─── DATASET ───
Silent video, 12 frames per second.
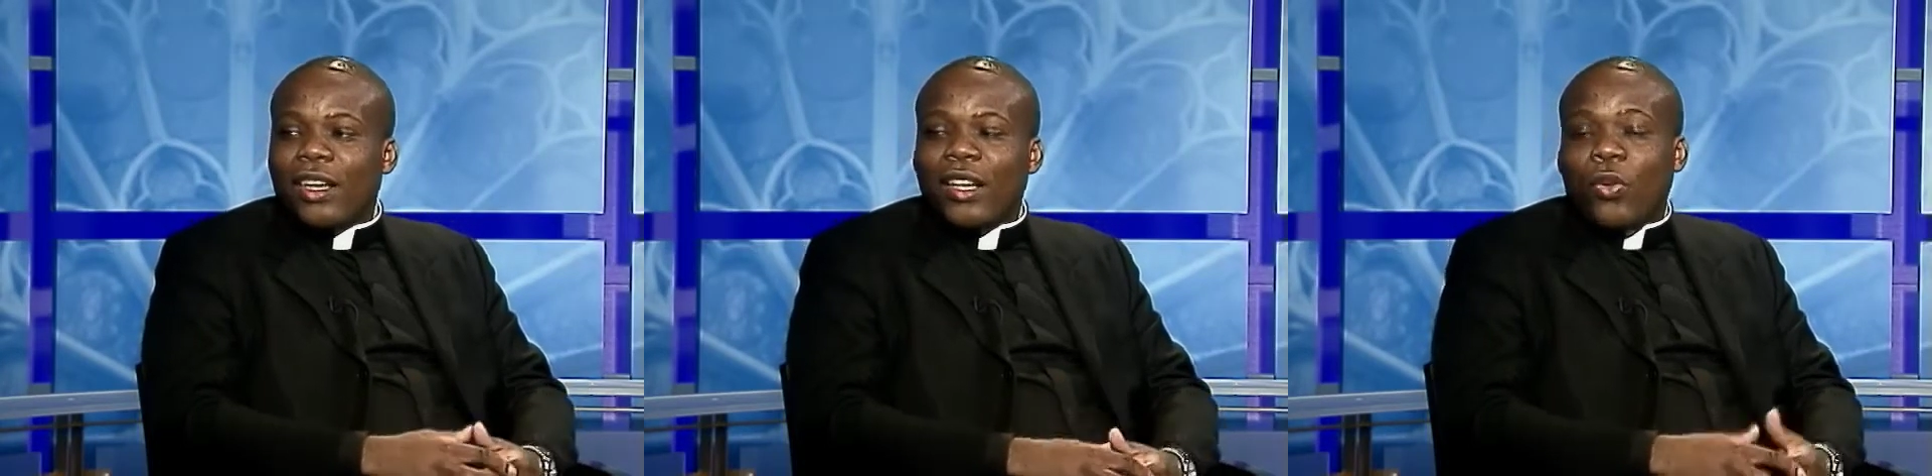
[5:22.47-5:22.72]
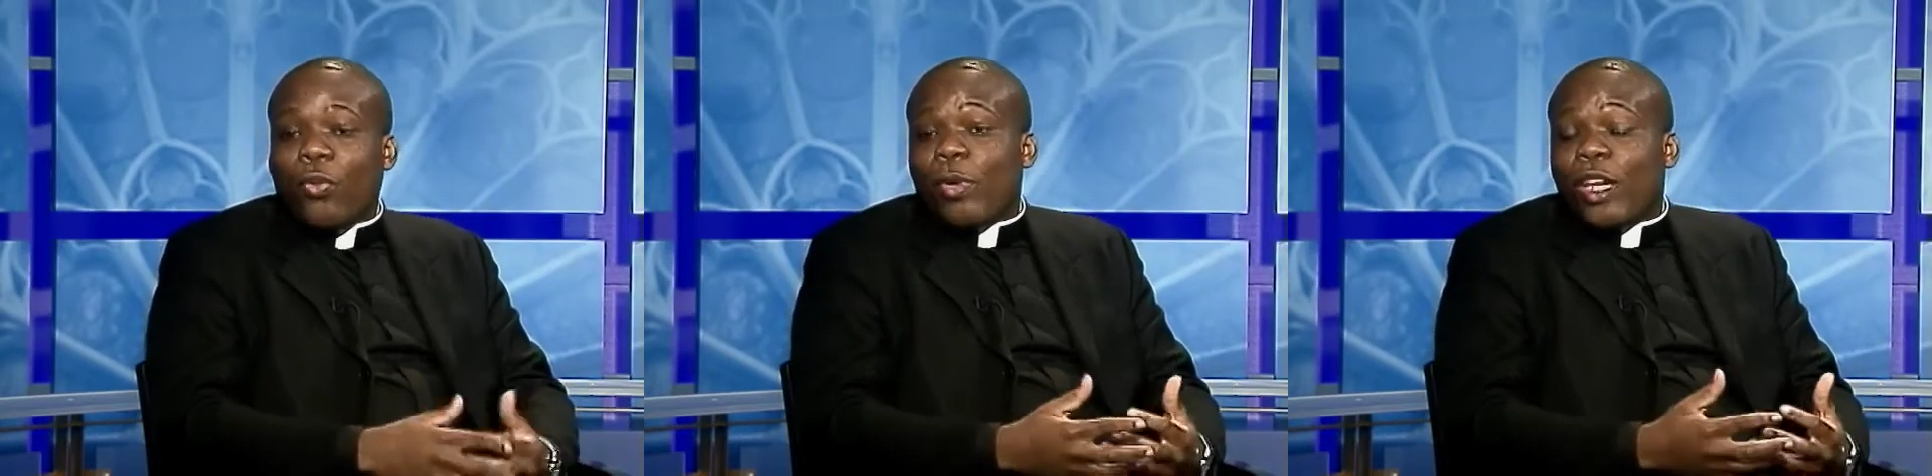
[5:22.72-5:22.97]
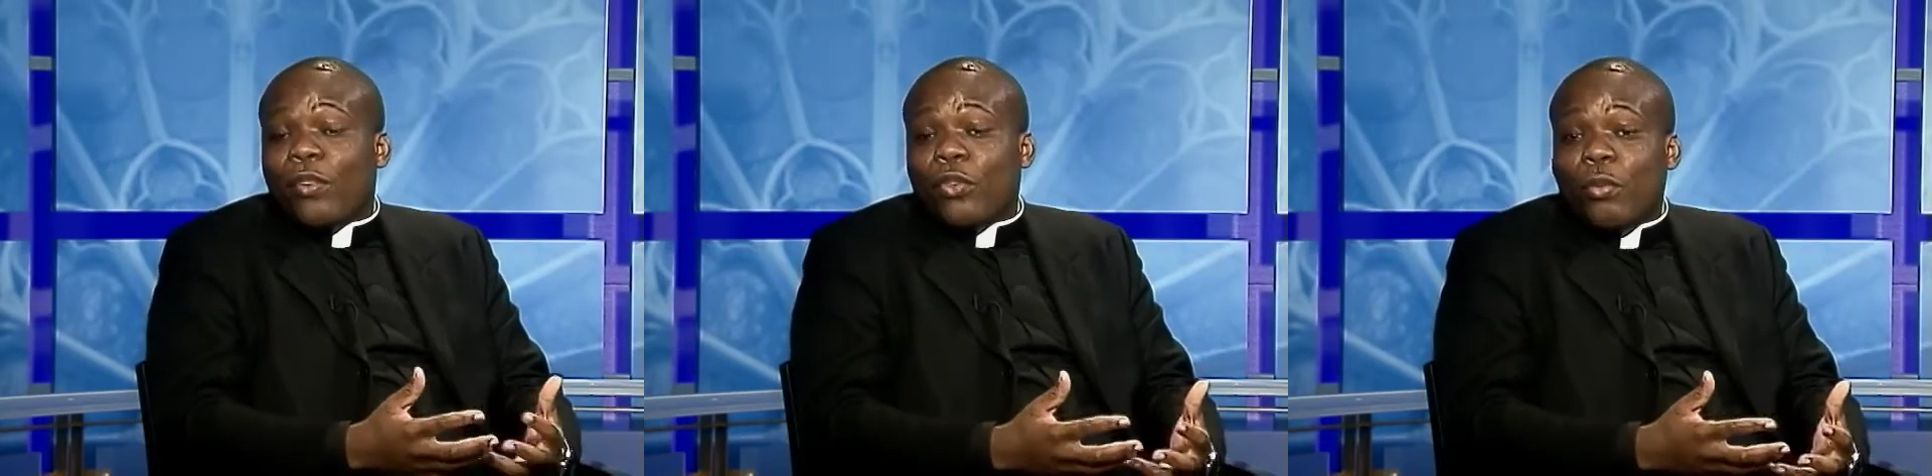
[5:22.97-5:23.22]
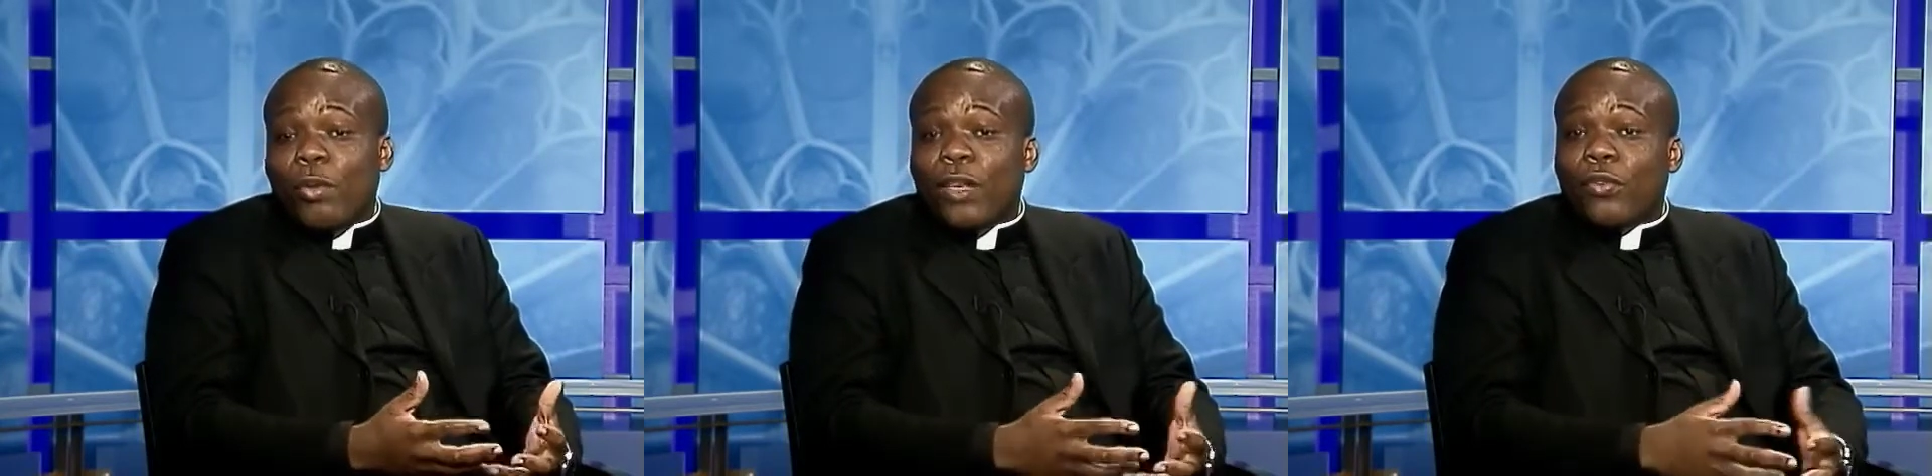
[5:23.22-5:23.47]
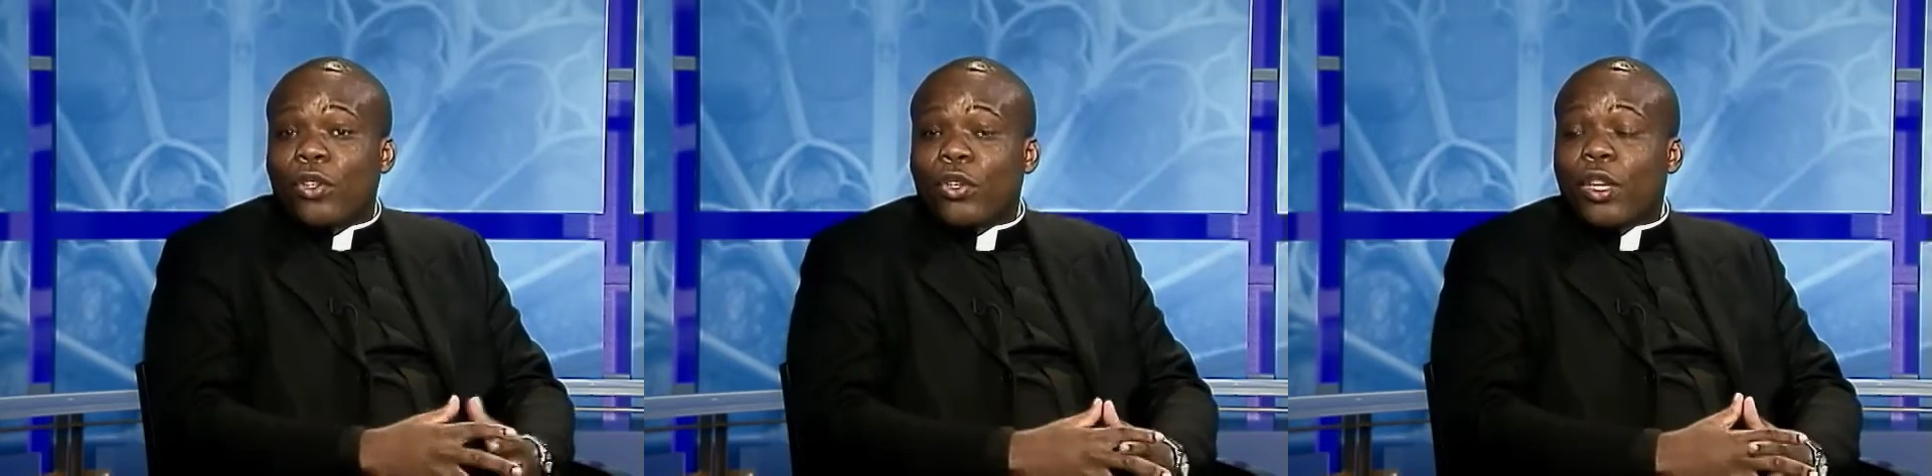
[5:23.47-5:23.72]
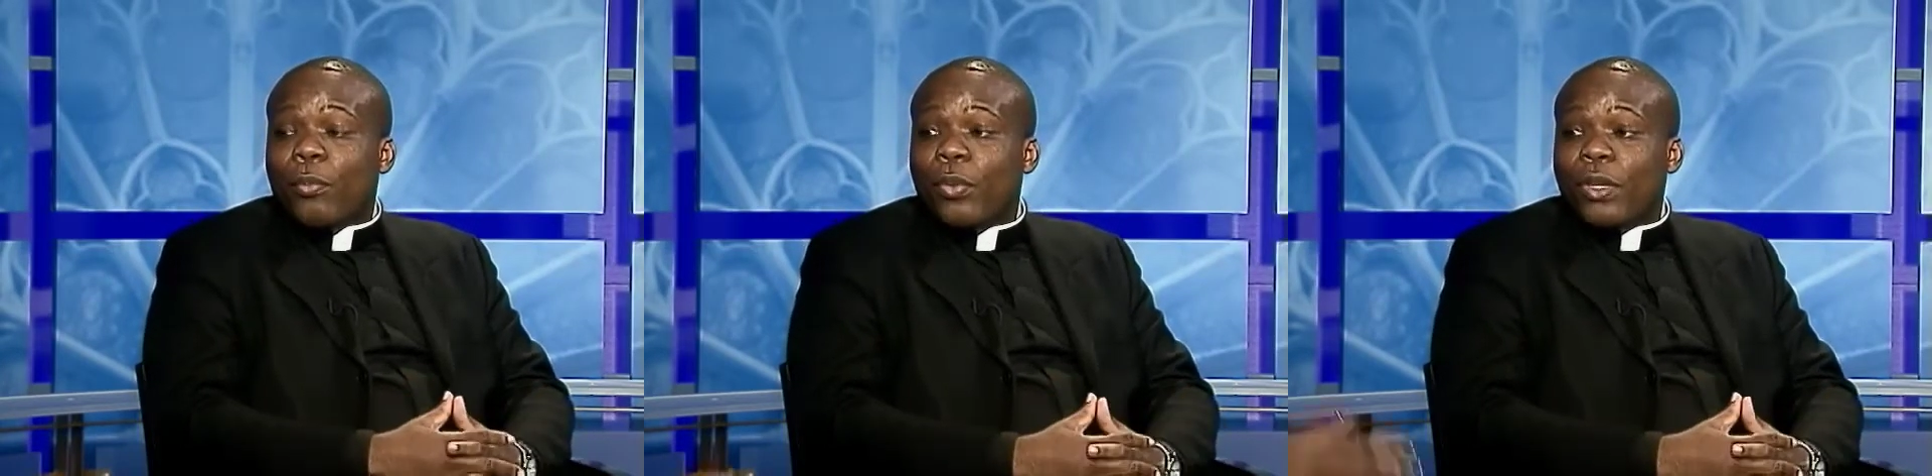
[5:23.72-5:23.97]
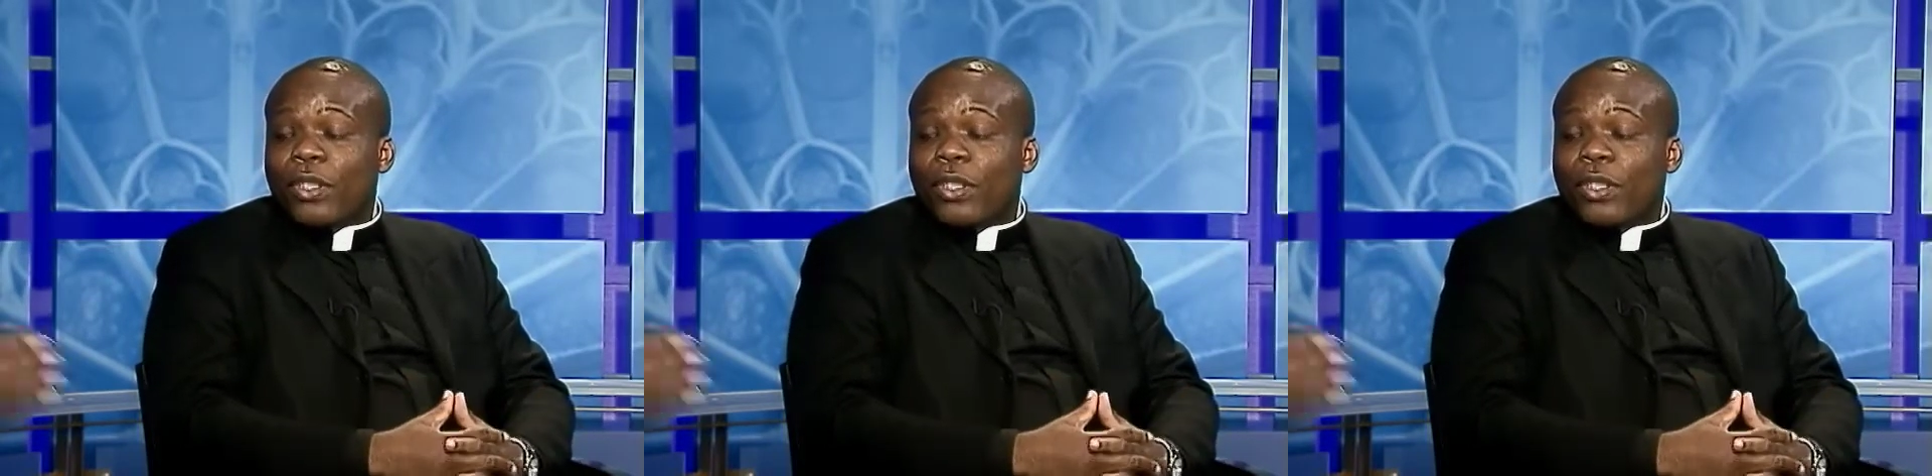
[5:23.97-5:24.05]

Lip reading: or you might have to look up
───
*TASK DETAILS:*
The result should be the same data as above, line for line, with the pictures gone.

*WRITTEN SOLUTION:*
Silent video, 12 frames per second.
[5:22.47-5:22.72]
[5:22.72-5:22.97]
[5:22.97-5:23.22]
[5:23.22-5:23.47]
[5:23.47-5:23.72]
[5:23.72-5:23.97]
[5:23.97-5:24.05]

Lip reading: or you might have to look up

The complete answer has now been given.